The purpose of the present study was to examine the contributions
made by cat posterior parietal cortex to the analyses of
the relative position of objects in visual space. Two cats
were trained on a landmark task in which they learned to
report the position of a landmark object relative to a
right or left food-reward chamber. Subsequently, three
pairs of cooling loops were implanted bilaterally in contact
with visuoparietal cortices forming the crown of the middle
suprasylvian gyrus (MSg; architectonic area 7) and the
banks of the posterior-middle suprasylvian sulcus (pMS
sulcal cortex) and in contact with the ventral-posterior
suprasylvian (vPS) region of visuotemporal cortex.
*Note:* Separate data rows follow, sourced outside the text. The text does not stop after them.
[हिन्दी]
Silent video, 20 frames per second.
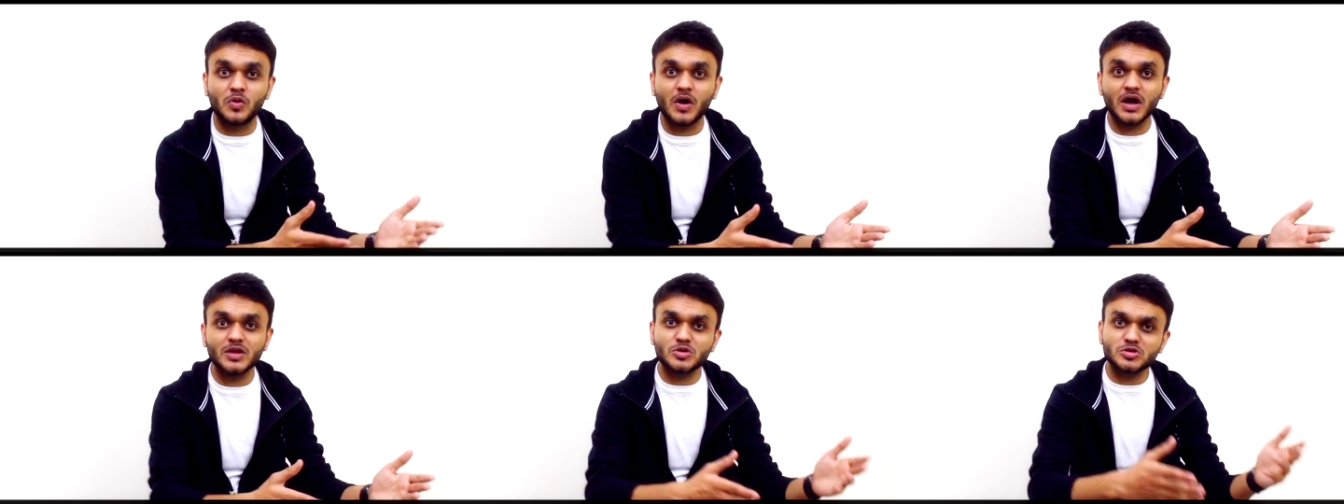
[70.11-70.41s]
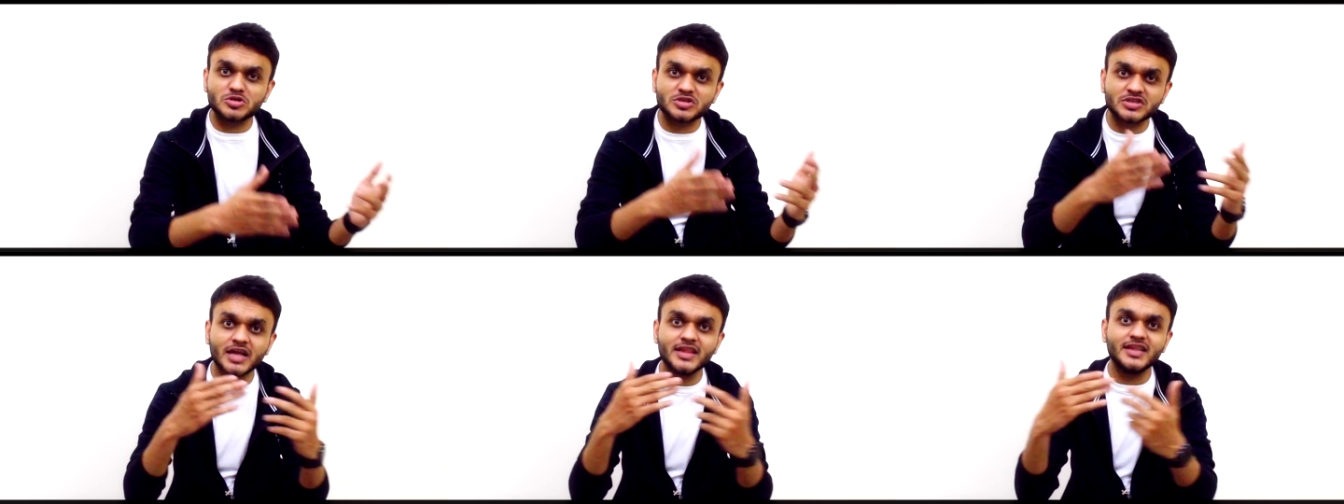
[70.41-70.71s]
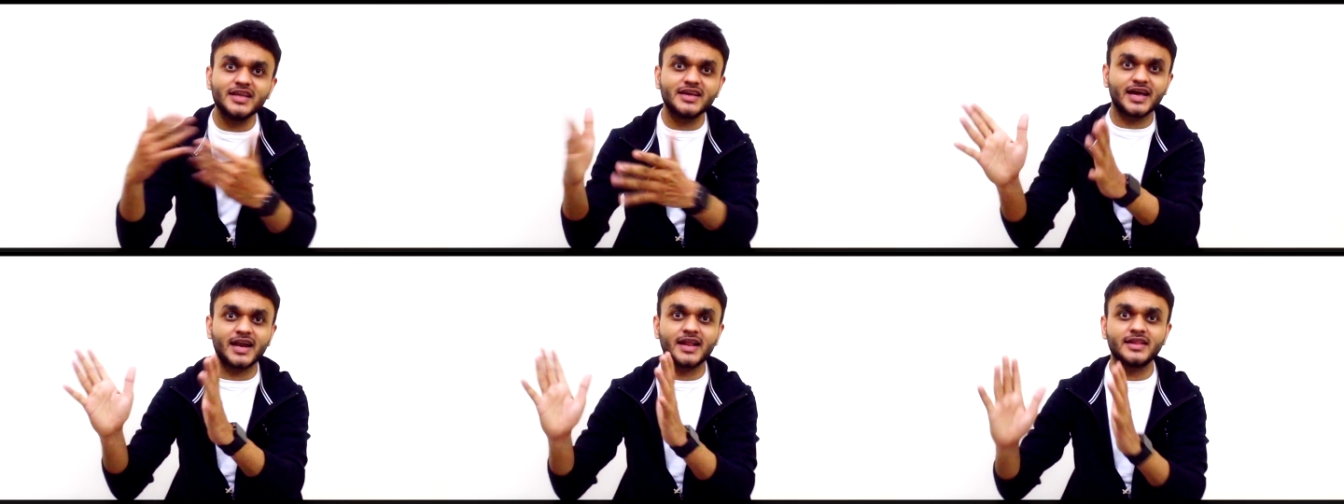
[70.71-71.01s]
हुआ तो
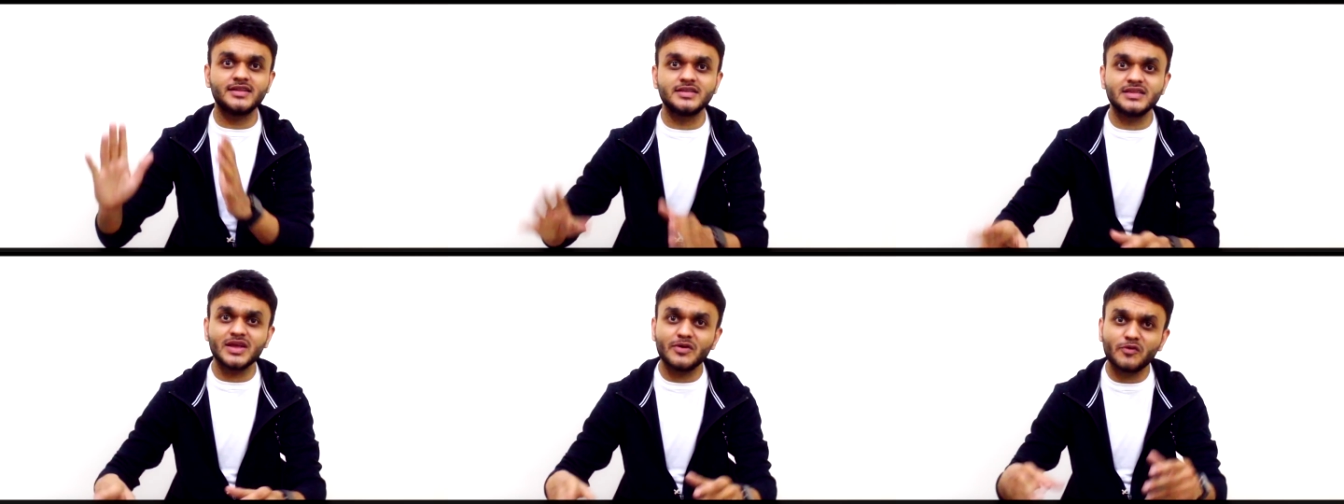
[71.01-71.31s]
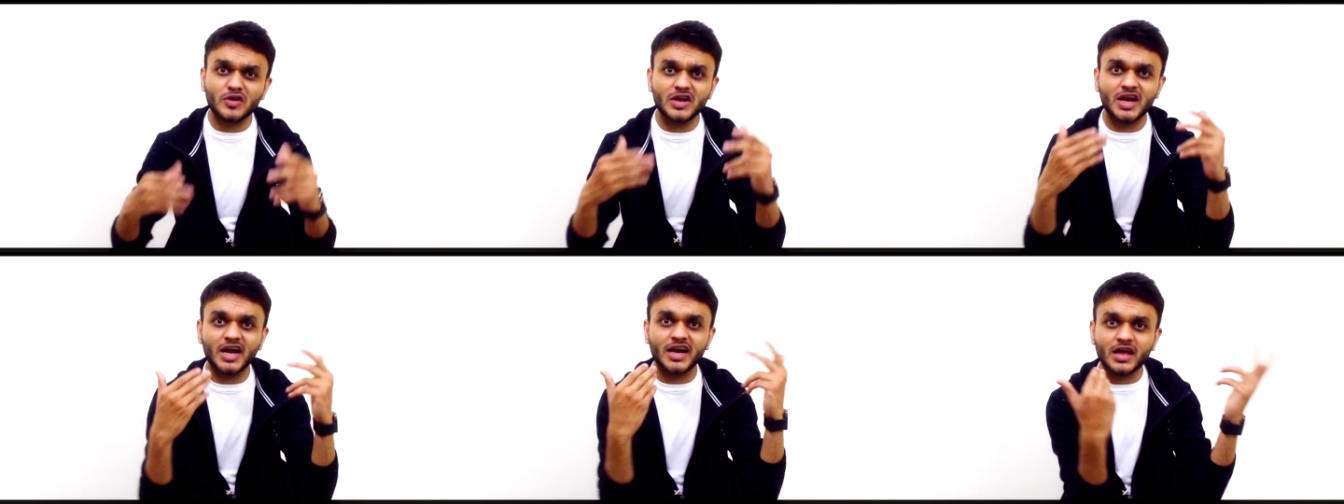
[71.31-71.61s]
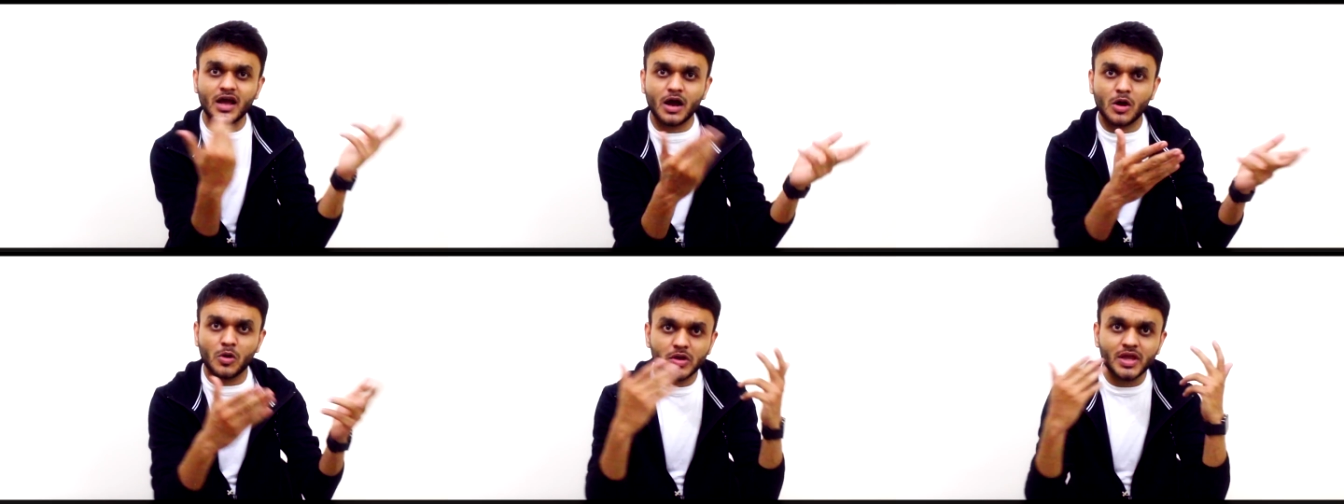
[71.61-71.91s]
शादी करा देते हैं वो
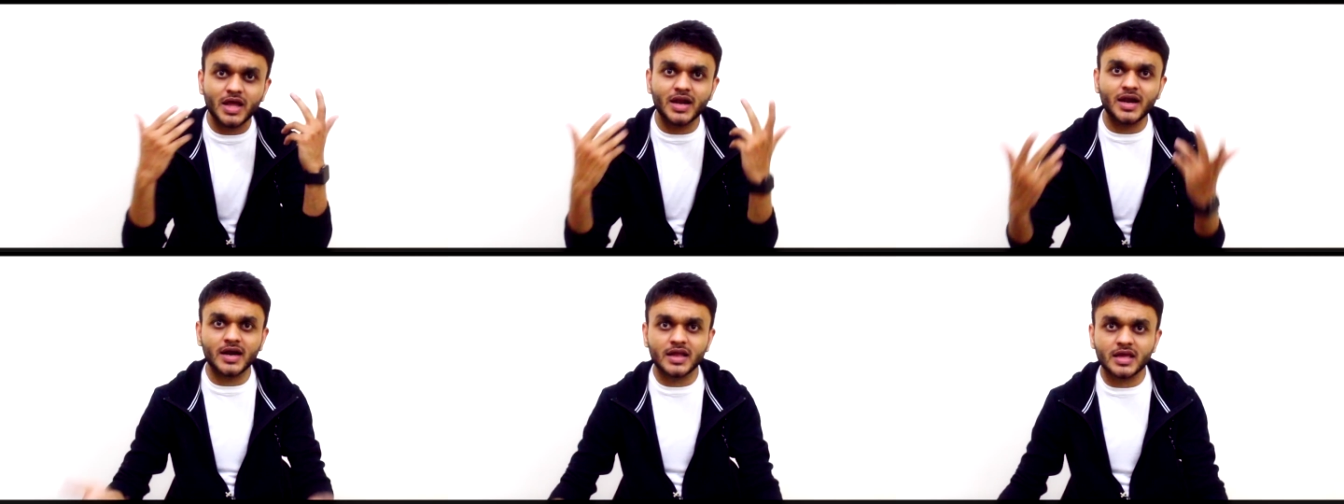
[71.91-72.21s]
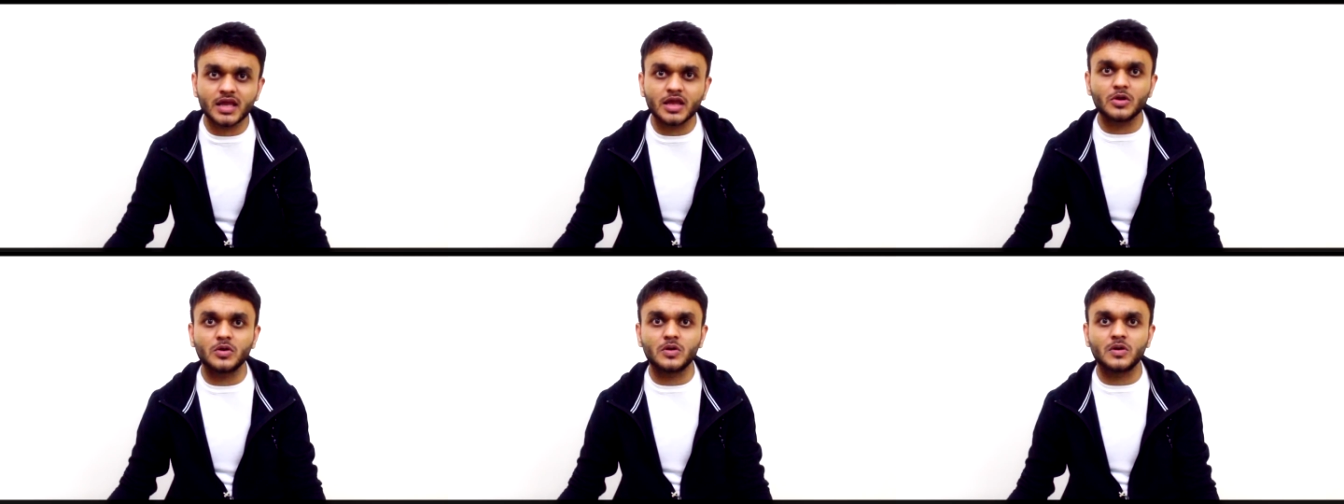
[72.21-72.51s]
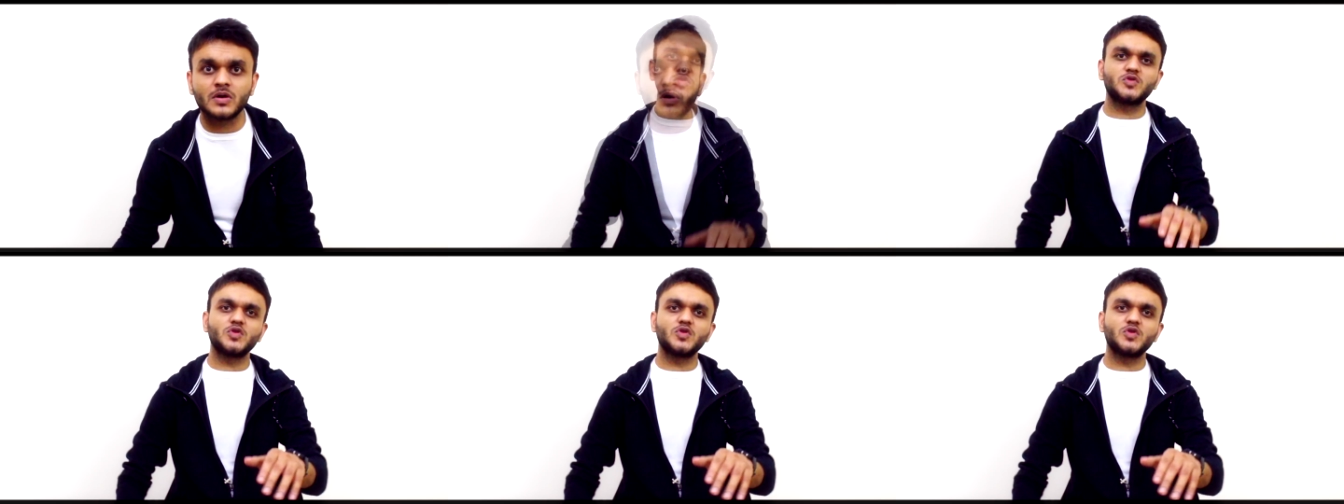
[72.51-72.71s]
लड़का हो या लड़की हो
Bilateral
deactivation of pMS sulcal cortex resulted in a profound
impairment for all six tested positions of the landmark,
yet bilateral deactivation of neither area 7 nor vPS cortex
yielded any deficits. In control tasks (visual orienting
and object discrimination), there was no evidence for any
degree of attentional blindness or impairment of form discrimination
during bilateral deactivation of pMS cortex. Therefore,
we conclude that bilateral cooling of pMS cortex, but neither
area 7 nor vPS cortex, induces a specific deficit in spatial
localization as examined with the landmark task. These
observations have significant bearing on our understanding
of visuospatial processing in cat, monkey, and human cortices.